In this sample, there were a few instances of low rates of child disruptive behavior in the baseline observational data. Despite the low occurrence of disruptive behaviors during baseline, these dyads were included in the study due to description of substantial disruptive behaviors at home and the primary focus on parent treatment integrity/engagement. Relatedly, there were some limitations in the structure of the observation period. To assess the impact of the session on parent and child variables, it was necessary that the observation period follow the parent-training session. However, during the free play observation the child had full access to parent attention. It became clear that even if disruptive behavior was present in excess during the parent-training session, once the parent turned her full attention to the child, the child often did not engage in disruptive behavior because all needs were being met. Thus, the amount of disruptive behavior at home and at other points in the session was higher than what was represented in the observation sessions. Future research could explore alternative ways of capturing disruptive behavior, like collecting an interval frequency during the parent training session. Another strategy may be to structure the observation session to include purposeful functional behavioral analysis techniques in which attention or preferred items are withheld from each child for a set amount of time during each observation period in order to provide equal opportunity for disruptive behavior during each observation.

Summary

The results of the current investigation support the effectiveness of the addition of the parent-support component to further the impact of the RUBI Manual by increasing parent treatment integrity and impacting parent behavior. These results support previous findings on the effectiveness of the RUBI Manual and expand its effectiveness to include a clinic population and administration by a doctoral level provider [32]. Results suggest that meaningfully programming for parent support during the course of behavioral treatment for children with ASD improved parents’ engagement in treatment and parents’ ability to implement learned parenting skills, specifically praise. While child disruptive behavior decreased overall, it is unclear if disruptive behavior decreased to a greater degree following PT-Plus sessions. It is important to note that adding a pre-session parent-support component for half of treatment sessions did not negatively impact the acceptability of the manualized intervention.

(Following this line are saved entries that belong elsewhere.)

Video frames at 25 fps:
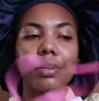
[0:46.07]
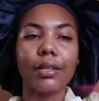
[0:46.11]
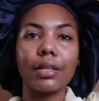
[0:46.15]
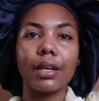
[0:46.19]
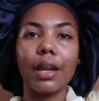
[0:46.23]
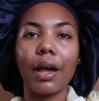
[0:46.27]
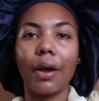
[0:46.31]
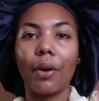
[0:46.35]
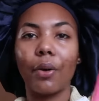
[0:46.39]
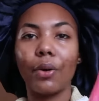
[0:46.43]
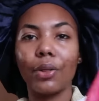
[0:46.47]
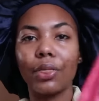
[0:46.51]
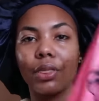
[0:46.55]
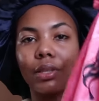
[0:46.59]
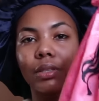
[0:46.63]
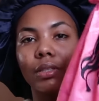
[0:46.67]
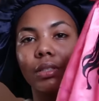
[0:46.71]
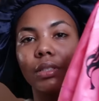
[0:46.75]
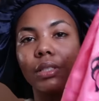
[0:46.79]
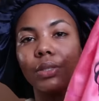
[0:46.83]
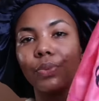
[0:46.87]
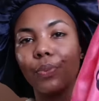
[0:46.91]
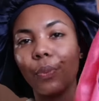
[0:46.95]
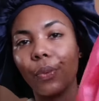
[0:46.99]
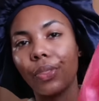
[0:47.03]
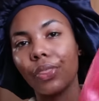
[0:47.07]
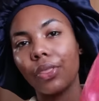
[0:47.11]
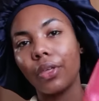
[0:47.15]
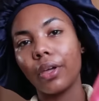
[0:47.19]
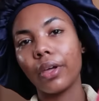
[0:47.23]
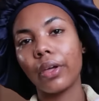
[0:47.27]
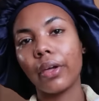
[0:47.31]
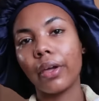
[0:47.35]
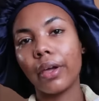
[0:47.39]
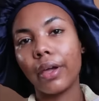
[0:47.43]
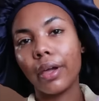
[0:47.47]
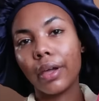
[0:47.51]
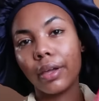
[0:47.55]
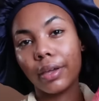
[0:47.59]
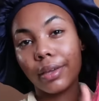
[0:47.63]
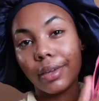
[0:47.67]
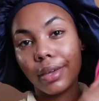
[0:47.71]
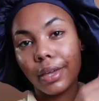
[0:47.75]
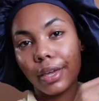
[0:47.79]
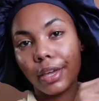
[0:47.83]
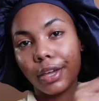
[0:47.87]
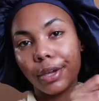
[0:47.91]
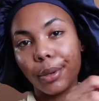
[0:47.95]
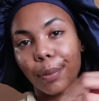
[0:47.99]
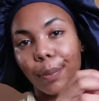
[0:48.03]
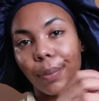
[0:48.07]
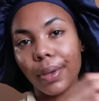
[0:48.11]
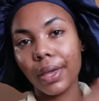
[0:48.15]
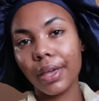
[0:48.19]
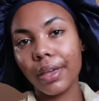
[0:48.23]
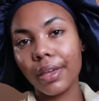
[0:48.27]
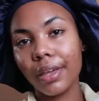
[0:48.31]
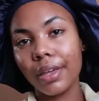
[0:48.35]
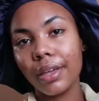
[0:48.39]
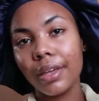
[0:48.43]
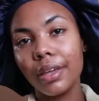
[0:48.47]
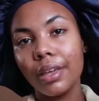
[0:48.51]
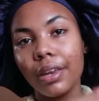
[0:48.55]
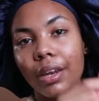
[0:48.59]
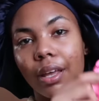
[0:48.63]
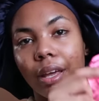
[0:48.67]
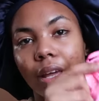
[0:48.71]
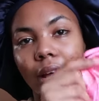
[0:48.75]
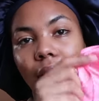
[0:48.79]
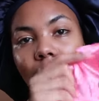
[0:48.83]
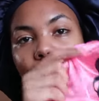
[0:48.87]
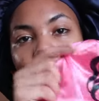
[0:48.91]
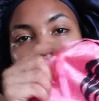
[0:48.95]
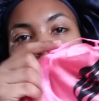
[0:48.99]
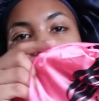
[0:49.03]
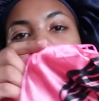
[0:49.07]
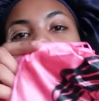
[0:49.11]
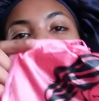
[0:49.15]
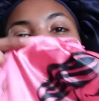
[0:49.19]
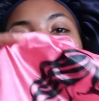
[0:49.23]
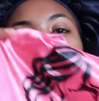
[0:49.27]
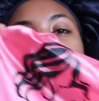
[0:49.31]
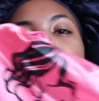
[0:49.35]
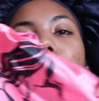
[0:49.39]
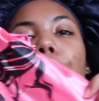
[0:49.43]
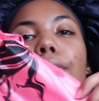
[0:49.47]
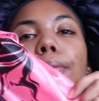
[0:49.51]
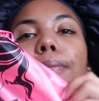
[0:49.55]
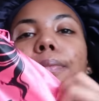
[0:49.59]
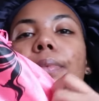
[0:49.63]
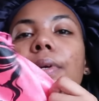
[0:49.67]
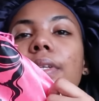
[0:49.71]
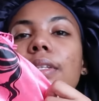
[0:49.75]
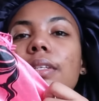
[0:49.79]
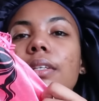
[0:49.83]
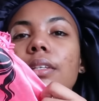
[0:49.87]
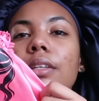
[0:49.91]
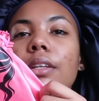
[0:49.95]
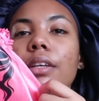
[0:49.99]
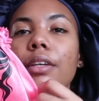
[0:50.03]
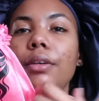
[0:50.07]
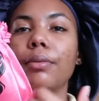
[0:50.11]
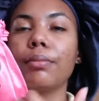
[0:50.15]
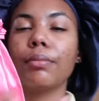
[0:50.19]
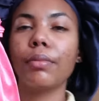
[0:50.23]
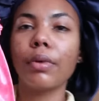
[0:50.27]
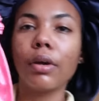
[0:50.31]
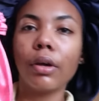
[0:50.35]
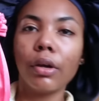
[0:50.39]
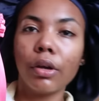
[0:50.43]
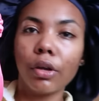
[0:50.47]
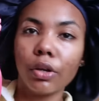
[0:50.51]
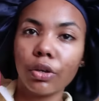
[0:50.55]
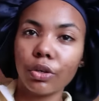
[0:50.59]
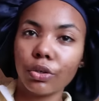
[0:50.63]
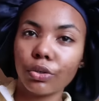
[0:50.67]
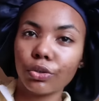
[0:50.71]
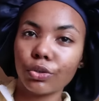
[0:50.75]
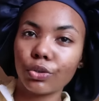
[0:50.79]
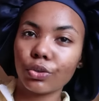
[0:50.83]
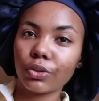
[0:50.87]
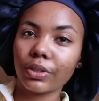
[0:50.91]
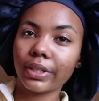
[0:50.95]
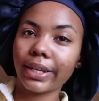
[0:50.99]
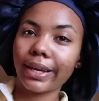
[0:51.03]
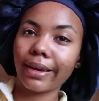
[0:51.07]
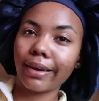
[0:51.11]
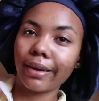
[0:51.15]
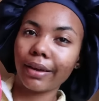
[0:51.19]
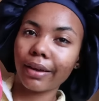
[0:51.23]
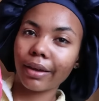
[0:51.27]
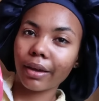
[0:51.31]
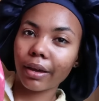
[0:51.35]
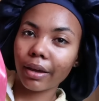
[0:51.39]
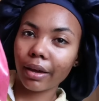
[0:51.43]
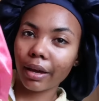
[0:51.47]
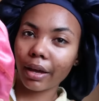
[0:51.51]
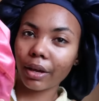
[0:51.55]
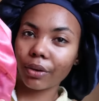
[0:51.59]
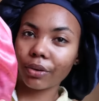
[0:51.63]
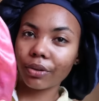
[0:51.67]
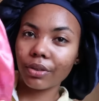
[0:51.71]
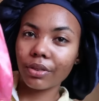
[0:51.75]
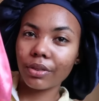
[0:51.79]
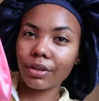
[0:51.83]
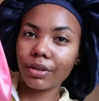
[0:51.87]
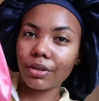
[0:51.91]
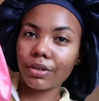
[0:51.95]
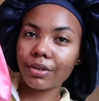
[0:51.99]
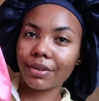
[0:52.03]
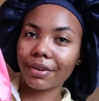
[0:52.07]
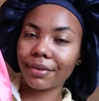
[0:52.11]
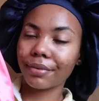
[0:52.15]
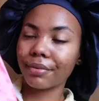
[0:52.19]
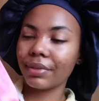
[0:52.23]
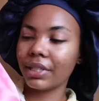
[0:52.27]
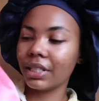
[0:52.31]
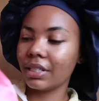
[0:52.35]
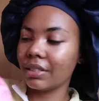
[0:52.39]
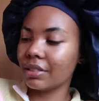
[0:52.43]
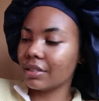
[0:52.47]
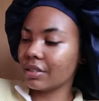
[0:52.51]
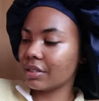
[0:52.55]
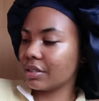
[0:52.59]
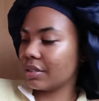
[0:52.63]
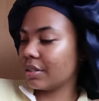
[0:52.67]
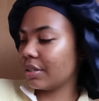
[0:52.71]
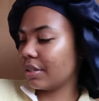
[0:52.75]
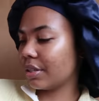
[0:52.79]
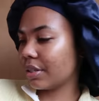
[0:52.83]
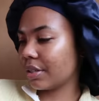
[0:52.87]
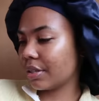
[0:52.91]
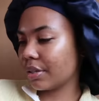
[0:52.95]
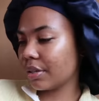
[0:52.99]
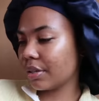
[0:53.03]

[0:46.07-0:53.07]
Now this is what the hair came in. It has the company name Julia Hair. I don't think you can really see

The results expand the literature by supporting a model of change for parenting behaviors in a complex clinical population. Aspects of the parent-support component that contributed to improved outcomes include support for unique parental stress, addressing barriers to treatment, and improved therapeutic alliance. Participation in the parent-support component encouraged engagement in parent training, which resulted in increased treatment integrity; increased parent treatment integrity led to increased parenting skills, like parent praise. Increased parenting skills likely contributed to the decrease in child disruptive behavior and the acceptability of the treatment. Taken together, this begins to provide a rough model of how behavior change may occur in this clinical population. Future research is warranted to investigate the cascading impact of increased parenting skills on child-related outcomes. The results of the current study provide support for including a parent-support component as an effective practice for parent training, especially within this specialized population.